2008-01-27

Appetite for Destruction

Winter sports seem particular insane to me. Maybe it's because our minds are addled by the lack of sunlight, but somehow we become convinced that snow is actually a soft and forgiving substance, forgetting the rocks, trees and general hardness of the underlying surface. Just ask the freestyle skier who just head-planted on national television exactly how soft the snow is.

We decide to hurl ourselves down a steep incline on some device that serves to reduce the life preserving friction that normally exists between man and mountain. At least in the case of skiing and snowboarding, we have some control over the sliding that necessarily ensues, but not so in sledding. Of course, none of this would be a problem, if it weren't for gravity.

Let me illustrate.

Before: and After:

Or, in a similar fashion:



Normally I refrain from sledding, because I don't want to get hurt in the middle of snowboard season. I relented this time, and I must say that there's something particularly wonderful about screaming your way down a mountain with reckless abandon.

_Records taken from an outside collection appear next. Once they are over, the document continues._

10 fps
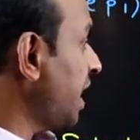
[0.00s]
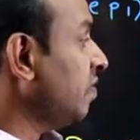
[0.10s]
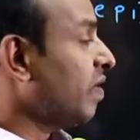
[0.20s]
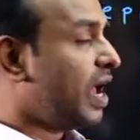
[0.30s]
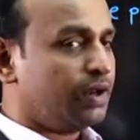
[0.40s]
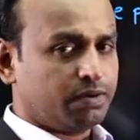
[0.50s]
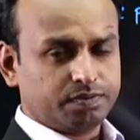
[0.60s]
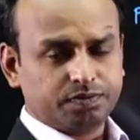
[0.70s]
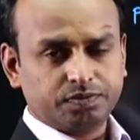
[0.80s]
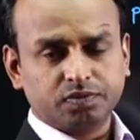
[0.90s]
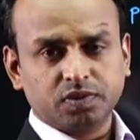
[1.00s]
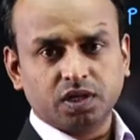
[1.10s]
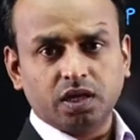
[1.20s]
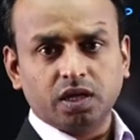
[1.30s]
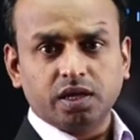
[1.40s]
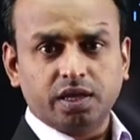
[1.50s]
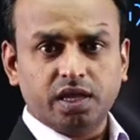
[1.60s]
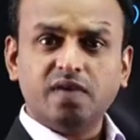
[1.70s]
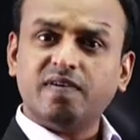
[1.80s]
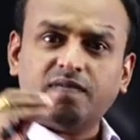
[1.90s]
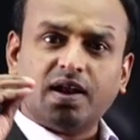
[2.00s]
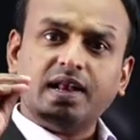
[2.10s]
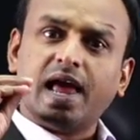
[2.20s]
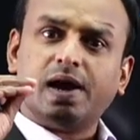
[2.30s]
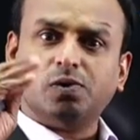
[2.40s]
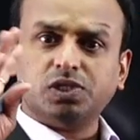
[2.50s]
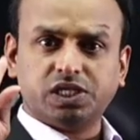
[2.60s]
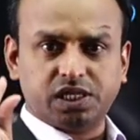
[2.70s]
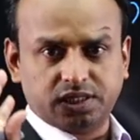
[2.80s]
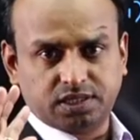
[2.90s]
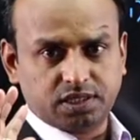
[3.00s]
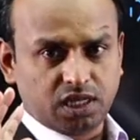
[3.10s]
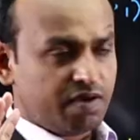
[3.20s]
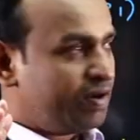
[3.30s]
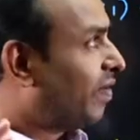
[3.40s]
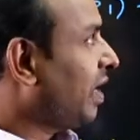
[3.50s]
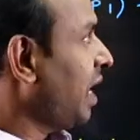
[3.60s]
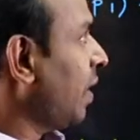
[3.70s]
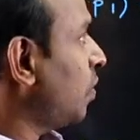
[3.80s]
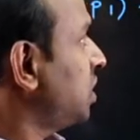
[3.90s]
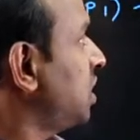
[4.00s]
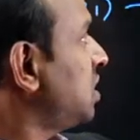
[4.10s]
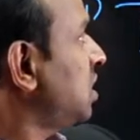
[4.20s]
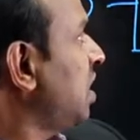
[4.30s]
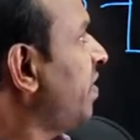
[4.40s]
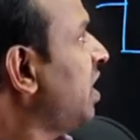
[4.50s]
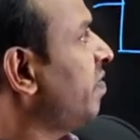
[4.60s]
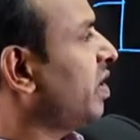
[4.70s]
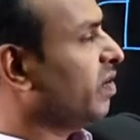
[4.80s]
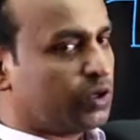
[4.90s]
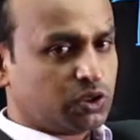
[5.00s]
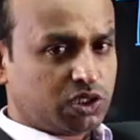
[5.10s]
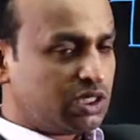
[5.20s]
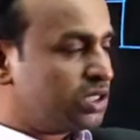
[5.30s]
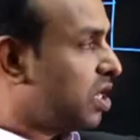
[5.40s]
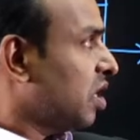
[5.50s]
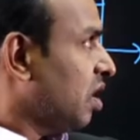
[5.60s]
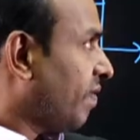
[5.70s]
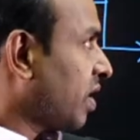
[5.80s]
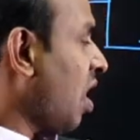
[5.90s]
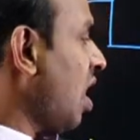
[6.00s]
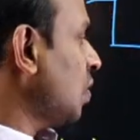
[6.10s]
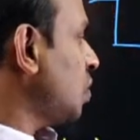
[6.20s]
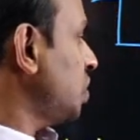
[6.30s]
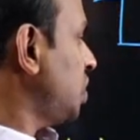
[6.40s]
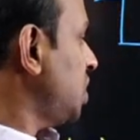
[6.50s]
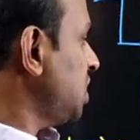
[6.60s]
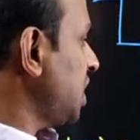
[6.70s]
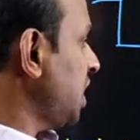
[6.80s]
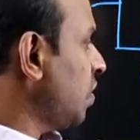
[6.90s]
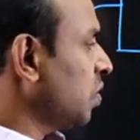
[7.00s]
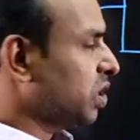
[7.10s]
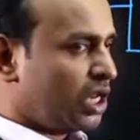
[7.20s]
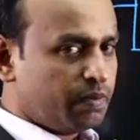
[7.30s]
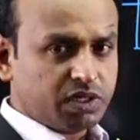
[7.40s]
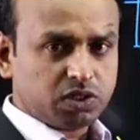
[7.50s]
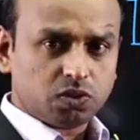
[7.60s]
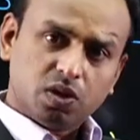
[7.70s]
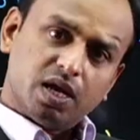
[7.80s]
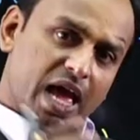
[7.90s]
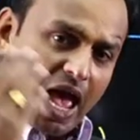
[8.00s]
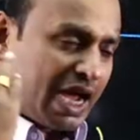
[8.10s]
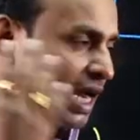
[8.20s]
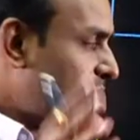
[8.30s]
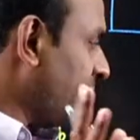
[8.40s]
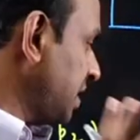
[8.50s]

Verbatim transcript: the N value. Even one lakh questions, even one lakh questions, different, different, different questions. For all questions, N equal to three means angle of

The coupe de drace, though, wasn't captured on film -- and a good thing, too because I'd never live it down. On the day's fastest sled, I took a running start and jetted down the white surface. I deftly avoided the bigger bumps that would threaten to separate me from the sled. (Odd, isn't it, that we clutch so tightly onto the thing that is responsible for our rapid descent?)

I sailed past my friends at the base of the hill with surprising momentum. It was then that I noticed the four wheeler parked directly in my path. Thinking that I'd slow down now that I was on the flat, I contentedly watched the driver taking pictures of his kids. Totally unaware of my speed, I closed the gap much fast than I anticipated. I rolled off to the side, but much, much too late. My shoulder collided with the front left tire of the ATV with more force than I care to remember. It was then that the father pulled his face from the camera's viewfinder, looked down at me sprawled and moaning, and said, "Oh! ... I thought I felt it move."